**Task statement:** Take the data below and extract the lines from the one with "Silent video, 20 frames per second." to the one with "Transcript, with fillers: Each", inclusive, exactly as written.

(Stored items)
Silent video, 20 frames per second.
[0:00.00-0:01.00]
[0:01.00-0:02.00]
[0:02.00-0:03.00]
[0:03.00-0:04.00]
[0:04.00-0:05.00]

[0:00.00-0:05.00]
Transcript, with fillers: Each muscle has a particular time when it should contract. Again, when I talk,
...
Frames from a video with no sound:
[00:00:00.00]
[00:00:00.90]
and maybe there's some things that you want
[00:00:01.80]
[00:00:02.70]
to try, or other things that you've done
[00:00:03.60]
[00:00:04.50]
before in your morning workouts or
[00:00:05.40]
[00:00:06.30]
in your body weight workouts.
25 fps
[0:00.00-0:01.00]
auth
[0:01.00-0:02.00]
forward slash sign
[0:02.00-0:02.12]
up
---
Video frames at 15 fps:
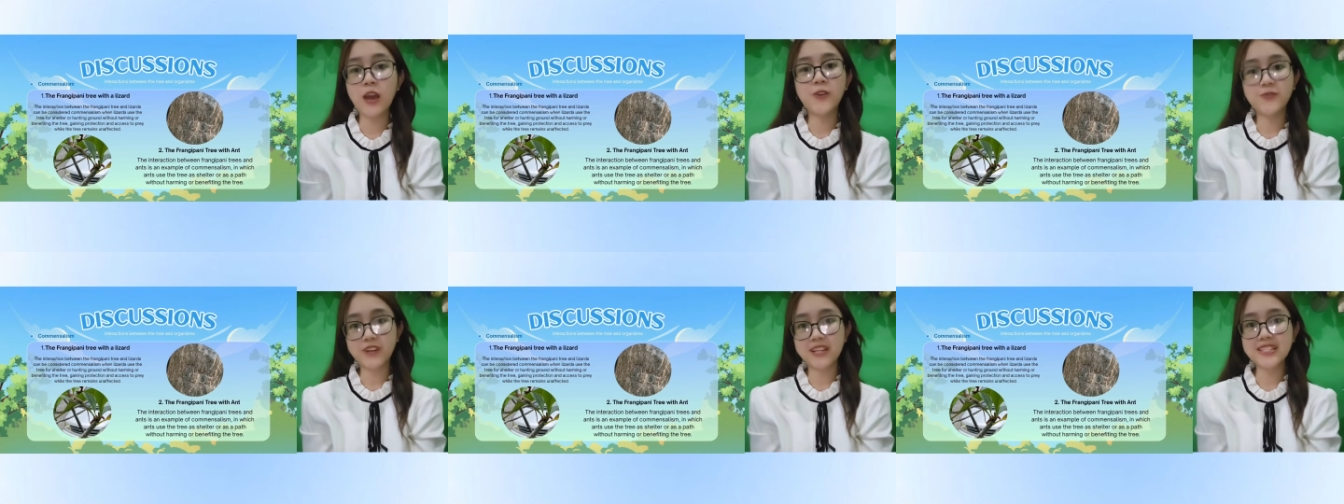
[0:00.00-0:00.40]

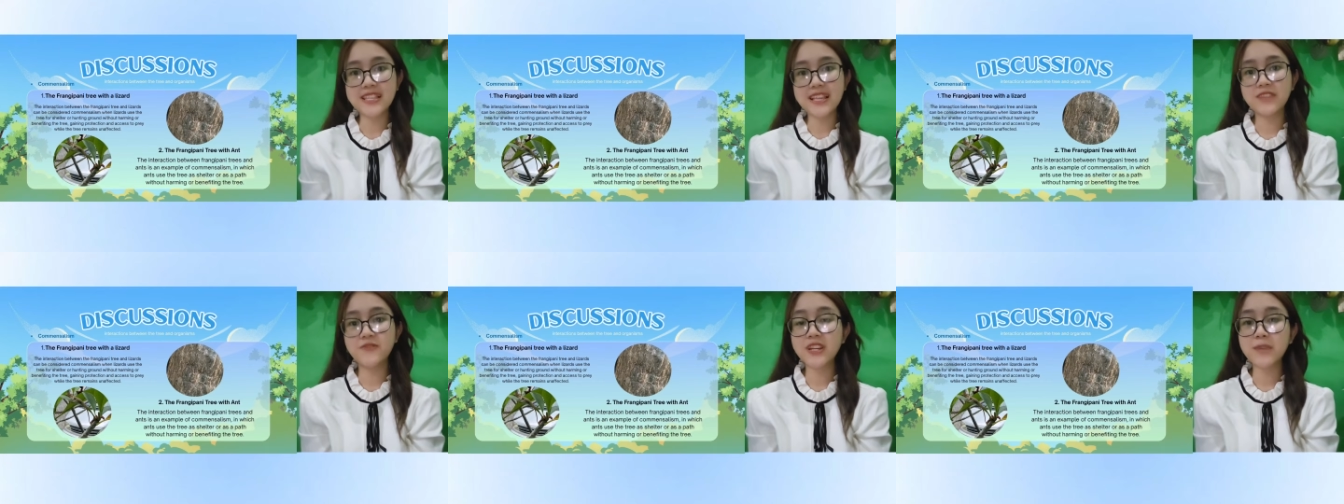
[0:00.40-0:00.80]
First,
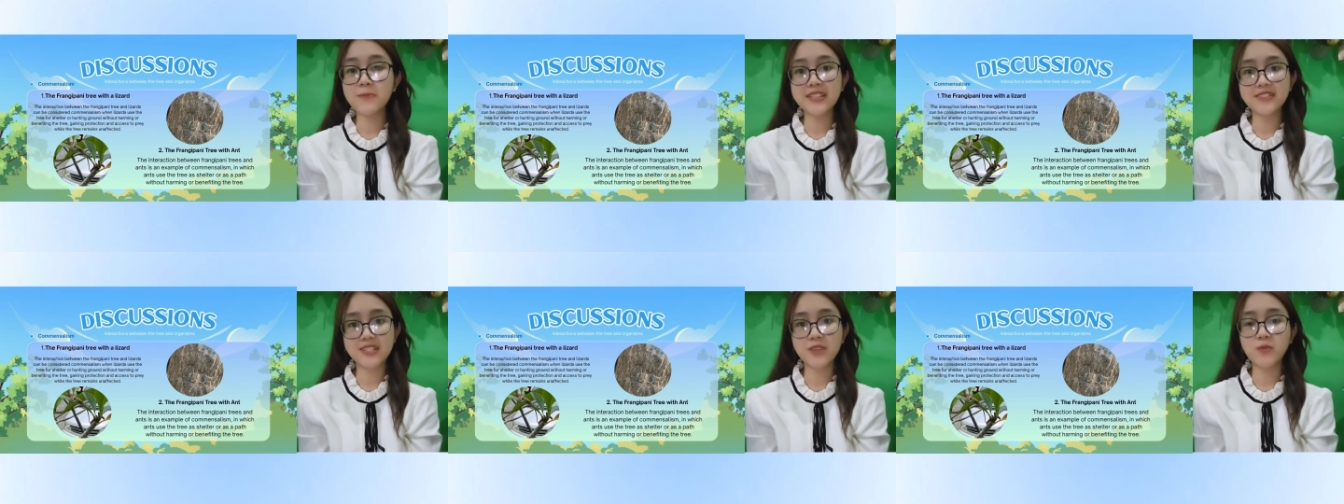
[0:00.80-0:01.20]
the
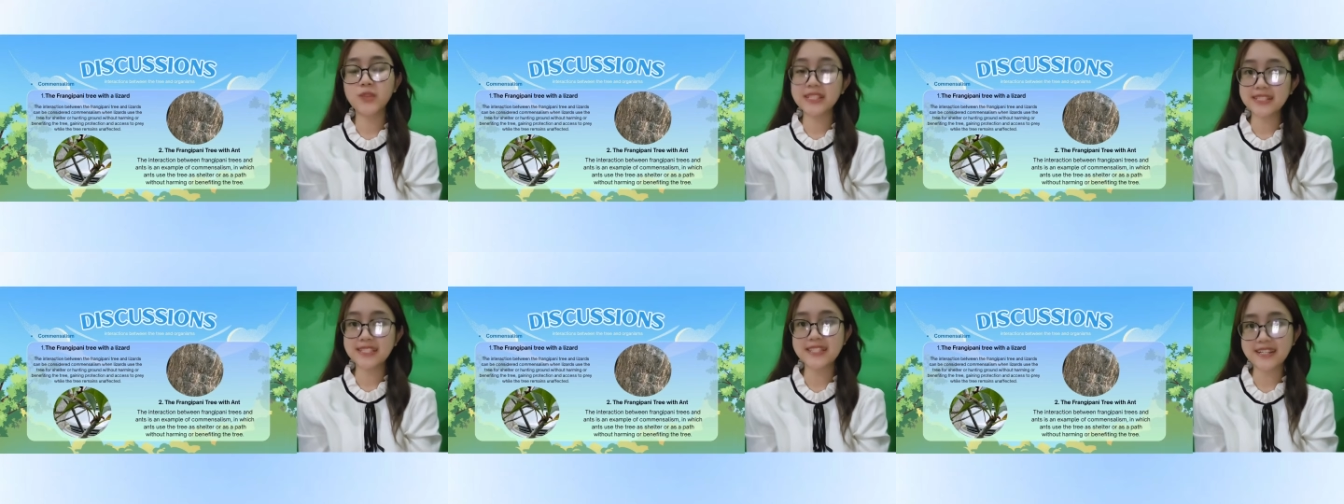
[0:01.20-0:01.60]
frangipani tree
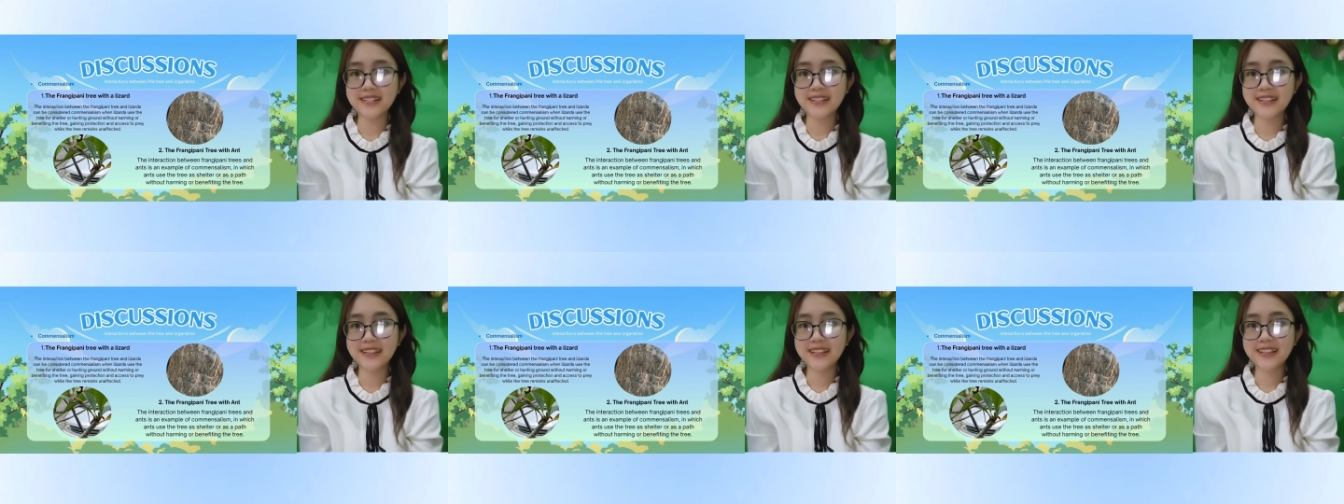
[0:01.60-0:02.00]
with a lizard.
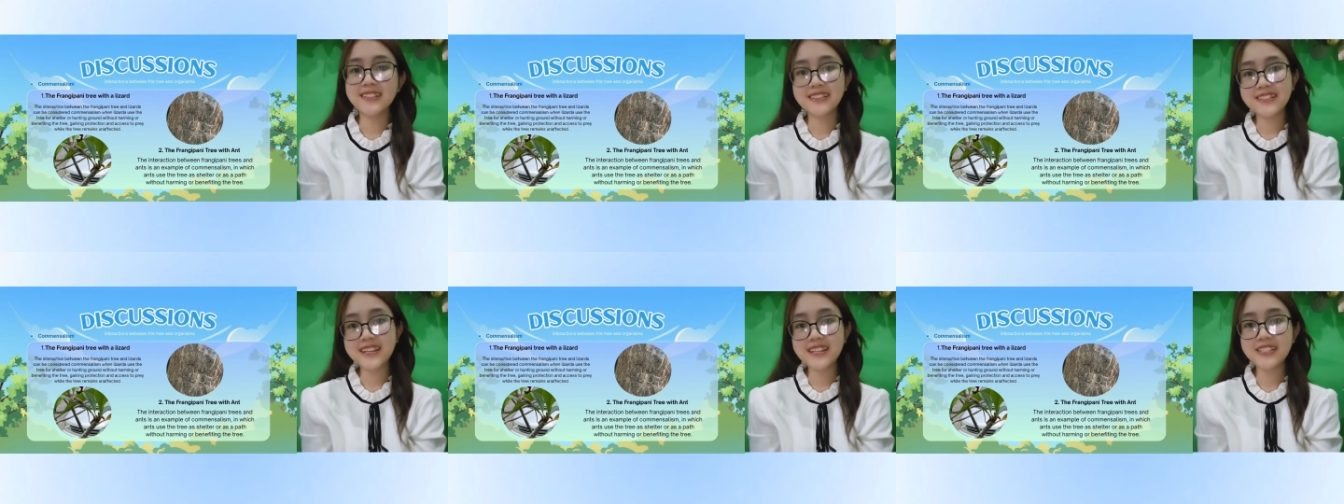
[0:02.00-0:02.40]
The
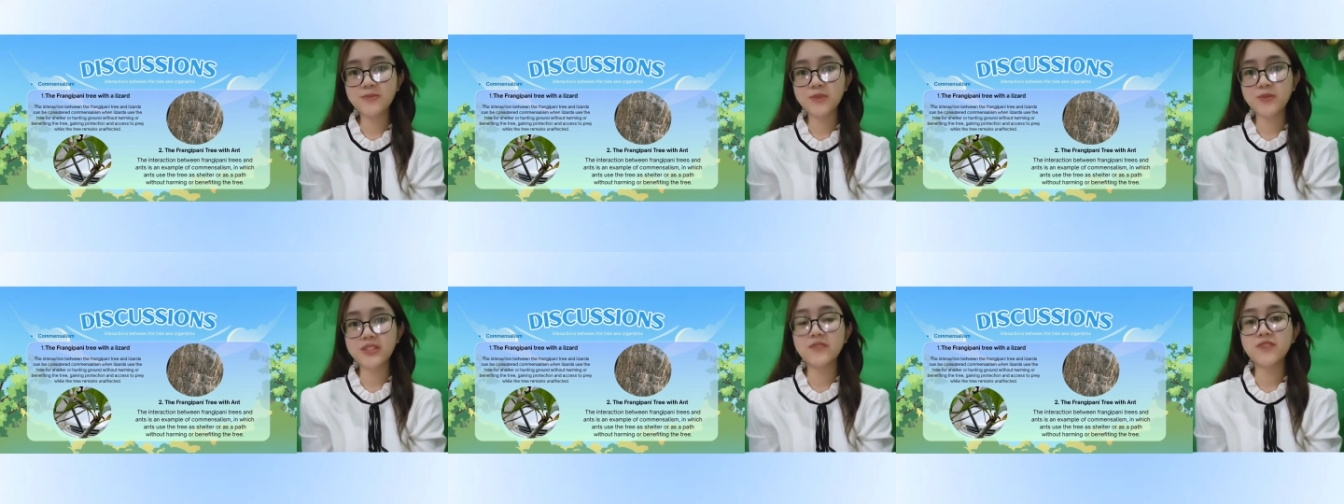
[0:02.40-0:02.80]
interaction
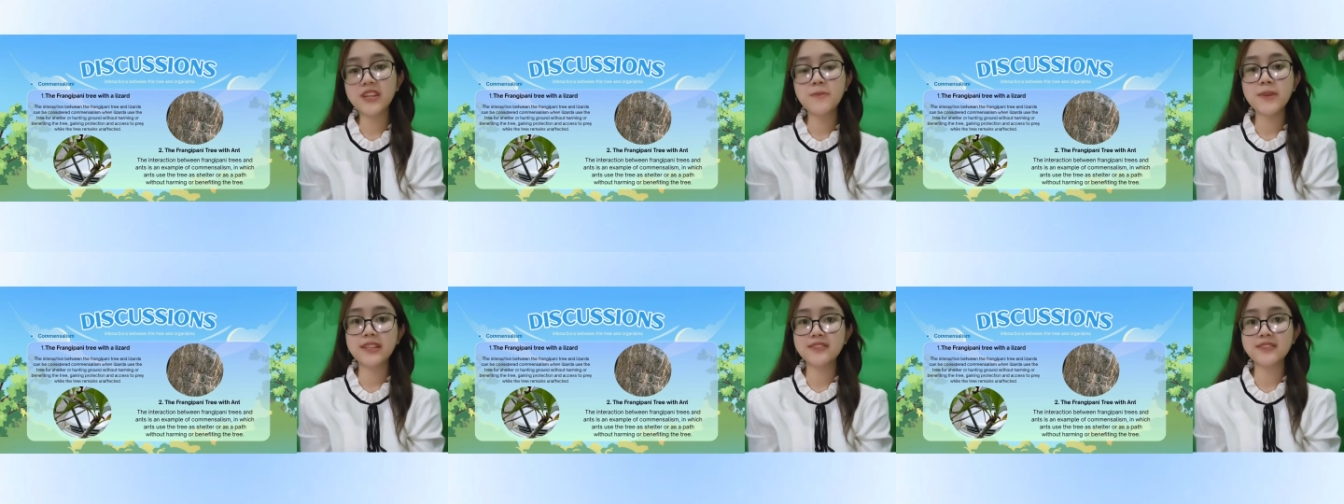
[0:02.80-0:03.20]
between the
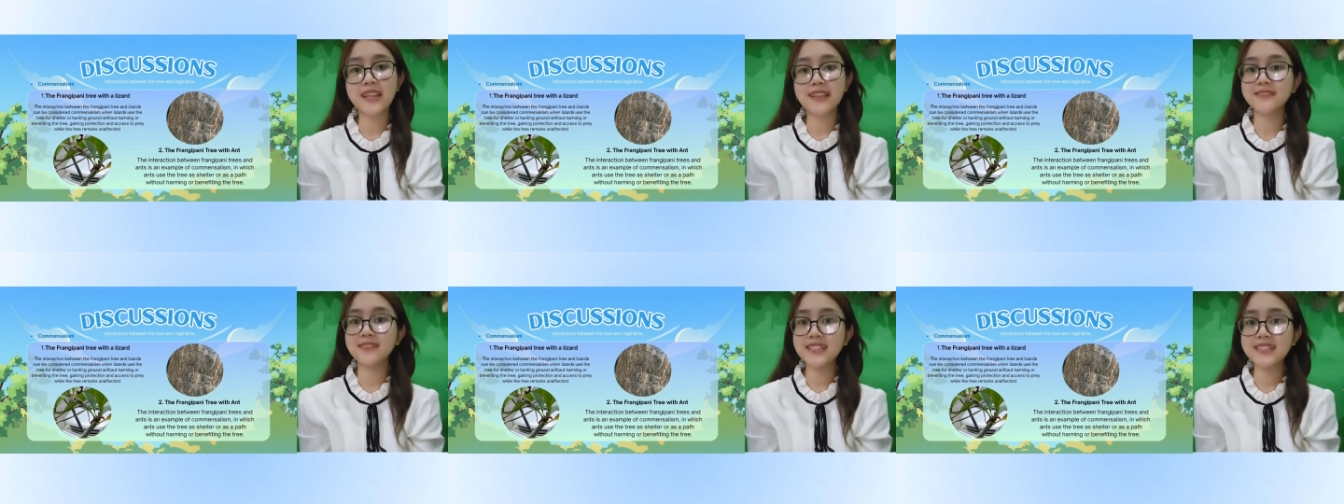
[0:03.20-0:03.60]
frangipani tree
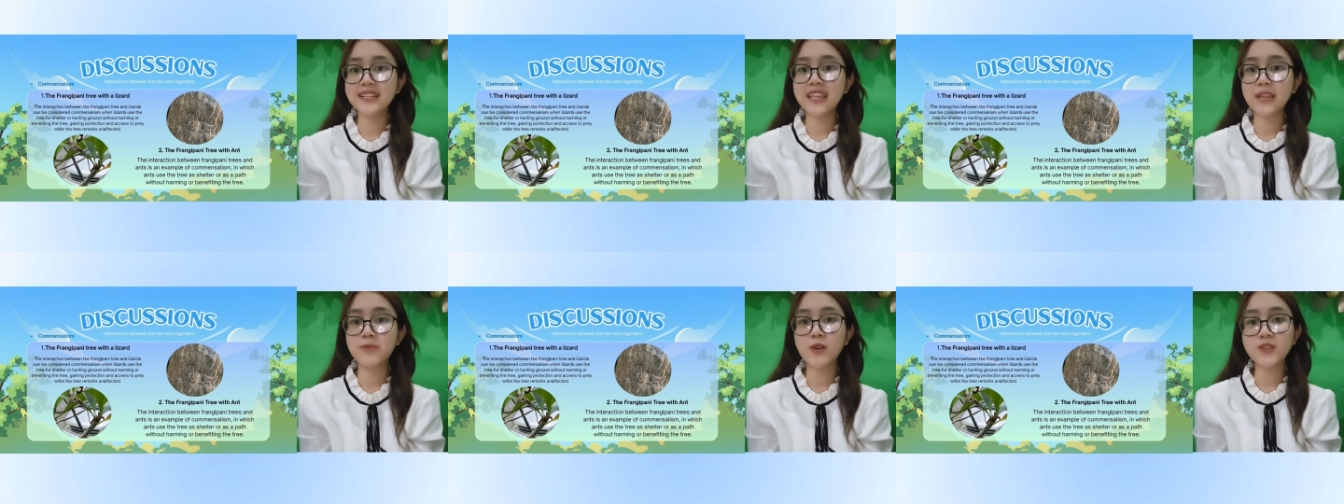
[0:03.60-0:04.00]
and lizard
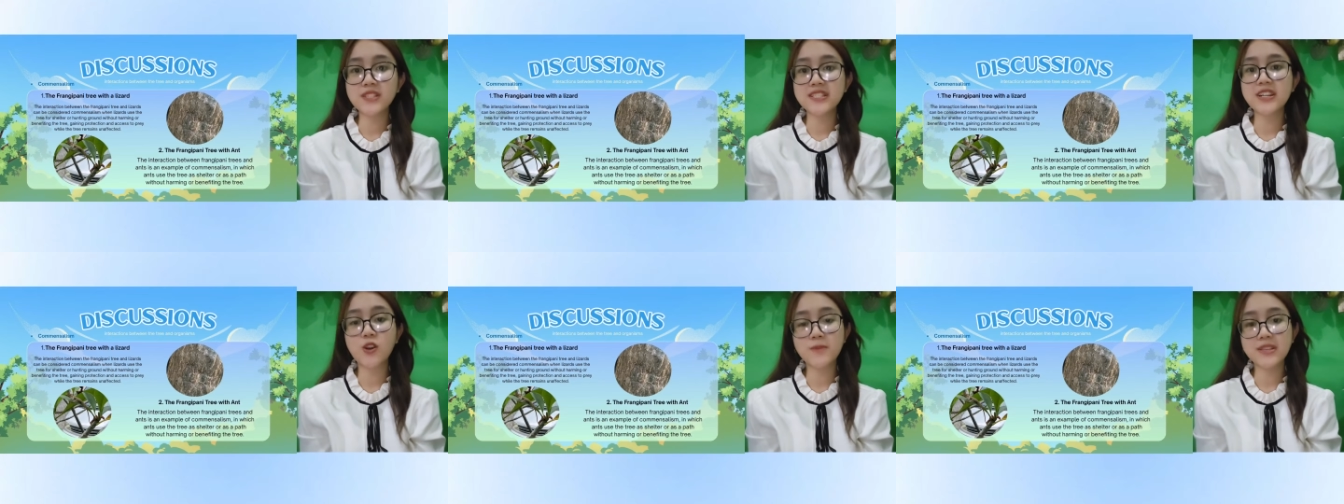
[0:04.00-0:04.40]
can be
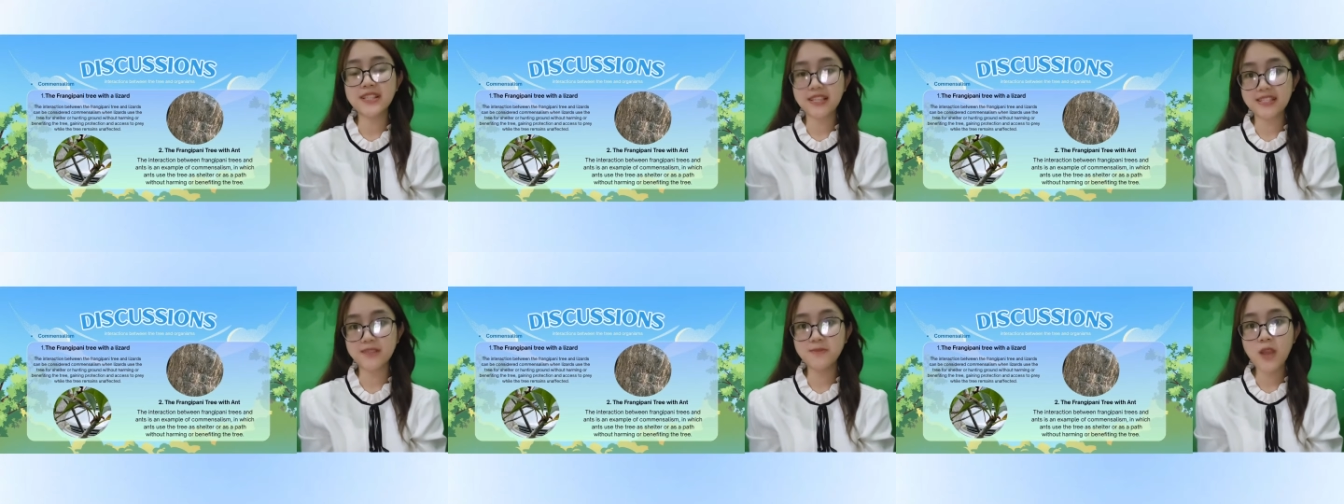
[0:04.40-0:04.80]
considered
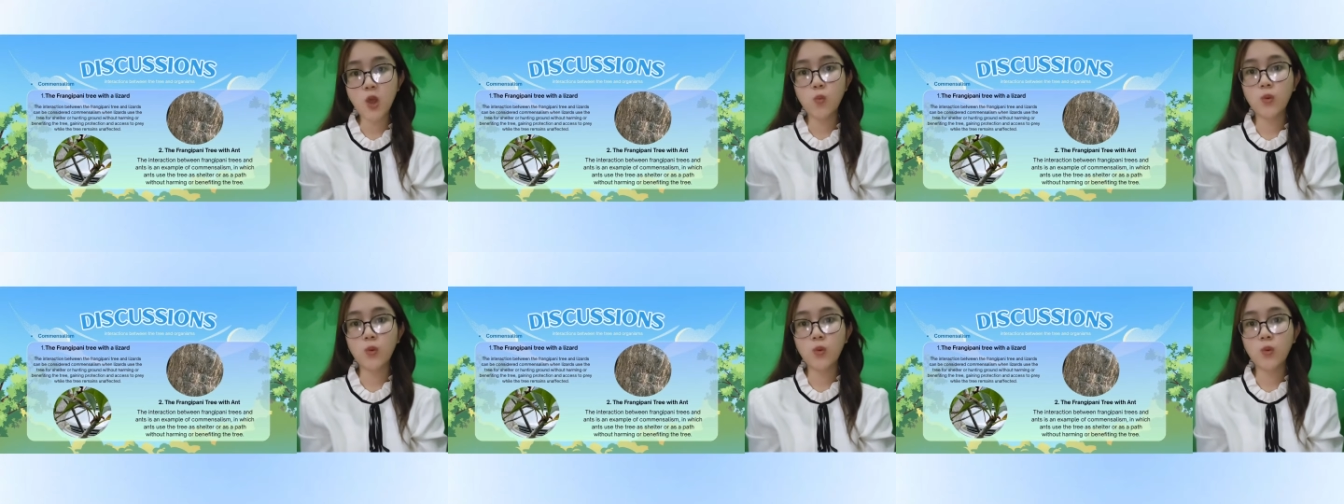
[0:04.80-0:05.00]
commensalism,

**Task answer:**
Silent video, 20 frames per second.
[0:00.00-0:01.00]
[0:01.00-0:02.00]
[0:02.00-0:03.00]
[0:03.00-0:04.00]
[0:04.00-0:05.00]

[0:00.00-0:05.00]
Transcript, with fillers: Each muscle has a particular time when it should contract. Again, when I talk,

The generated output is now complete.